Cani, droni e termoscanner 

Imponenti le ricerche coordinate dalla prefettura, su un’area ampia circa 10 chilometri quadrati. Sul posto vigili del fuoco, con circa 40 uomini e un elicottero, carabinieri, soccorso alpino, volontari della protezione civile. Sono arrivati anche i sub dei pompieri, per ispezionare un laghetto artificiale ma l’esito è stato negativo: «L’operazione è terminata, il piccolo non è qui», hanno comunicato.

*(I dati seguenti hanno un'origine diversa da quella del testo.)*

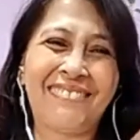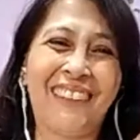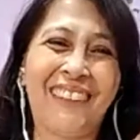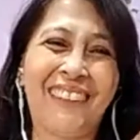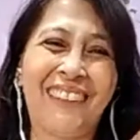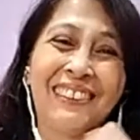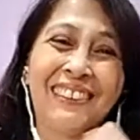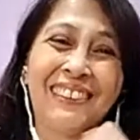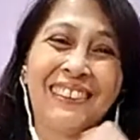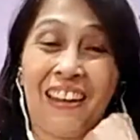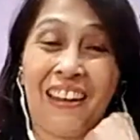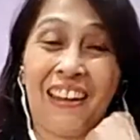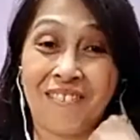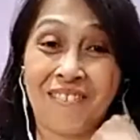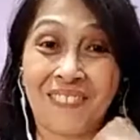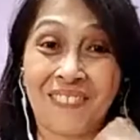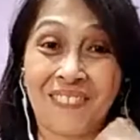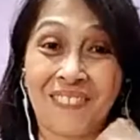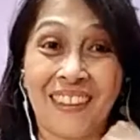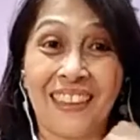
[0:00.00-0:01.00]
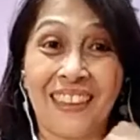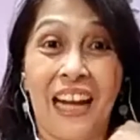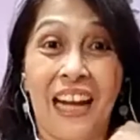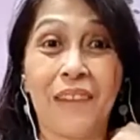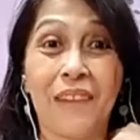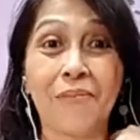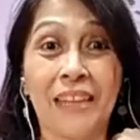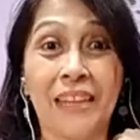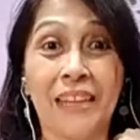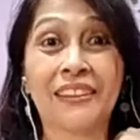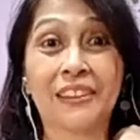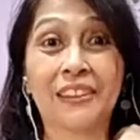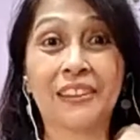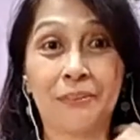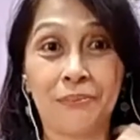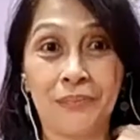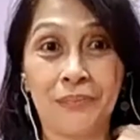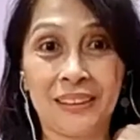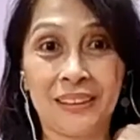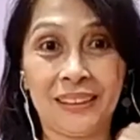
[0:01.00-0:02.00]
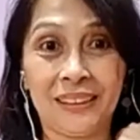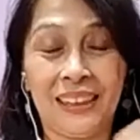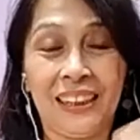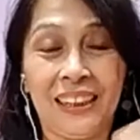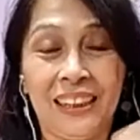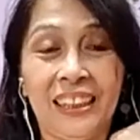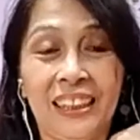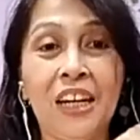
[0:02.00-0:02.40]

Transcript: November, I met somebody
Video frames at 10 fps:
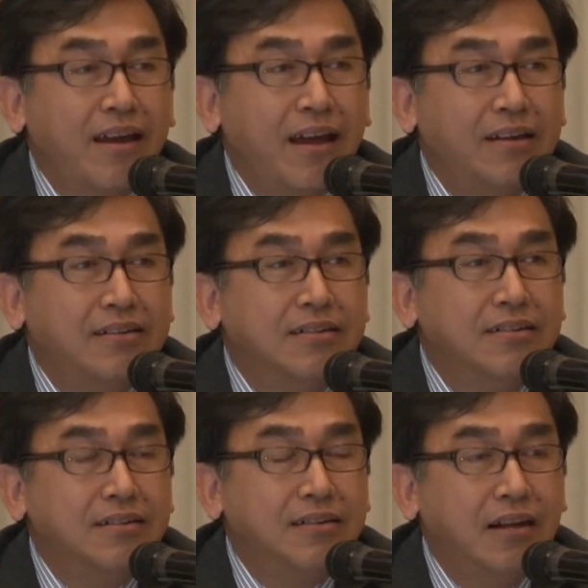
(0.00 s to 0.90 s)
at
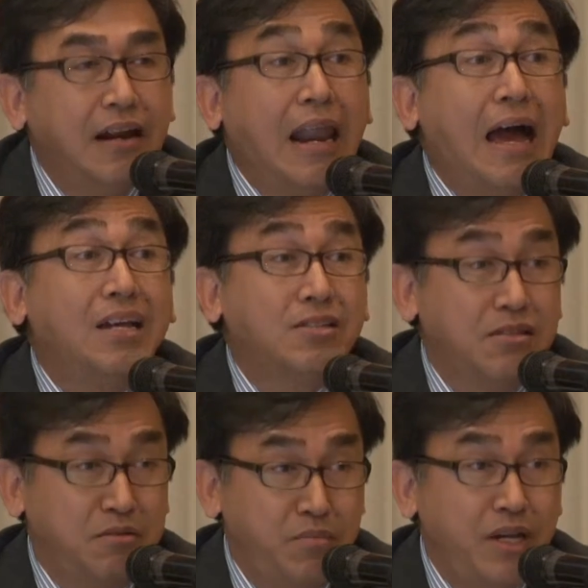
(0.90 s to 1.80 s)
her last
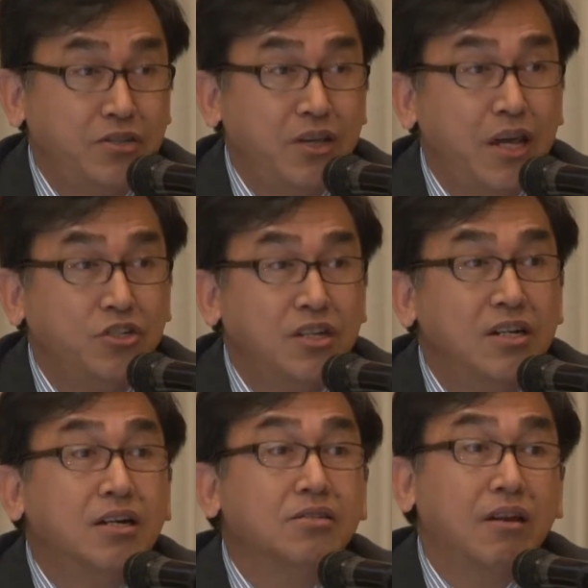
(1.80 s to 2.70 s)
message in
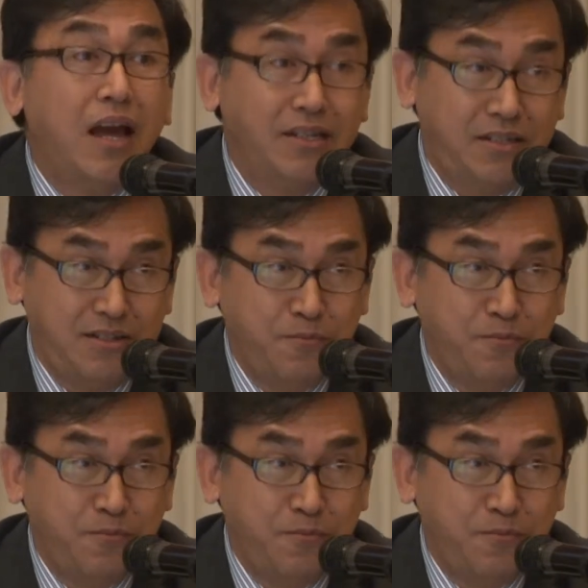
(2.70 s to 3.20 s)
her slide.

Per trovare Nicola sono state usate le unità cinofile, anche con i cani molecolari che hanno annusato i suoi vestiti.

Devono distinguere gli odori da quelli dei boschi e degli alpeggi dove il bambino, così come il fratellino più grande, scorrazzava per seguire gli allevatori al lavoro. «L’area dove si concentrano le ricerche è estesa e impervia con boschi e fitta vegetazione. Stiamo setacciando la zona, le ricerche continuano con tutte le forze e i mezzi a disposizione. Un’intera comunità è mobilitata», dice Moschetti. Si andrà avanti per tutta la notte. «Continueremo, non ci fermiamo - dice ancora il sindaco - Ci sono i droni e i cani molecolari». Sarà una lunga notte, illuminata dalle torri faro mentre un elicottero dei vigili del fuoco si alzeranno in volo con i termoscanner.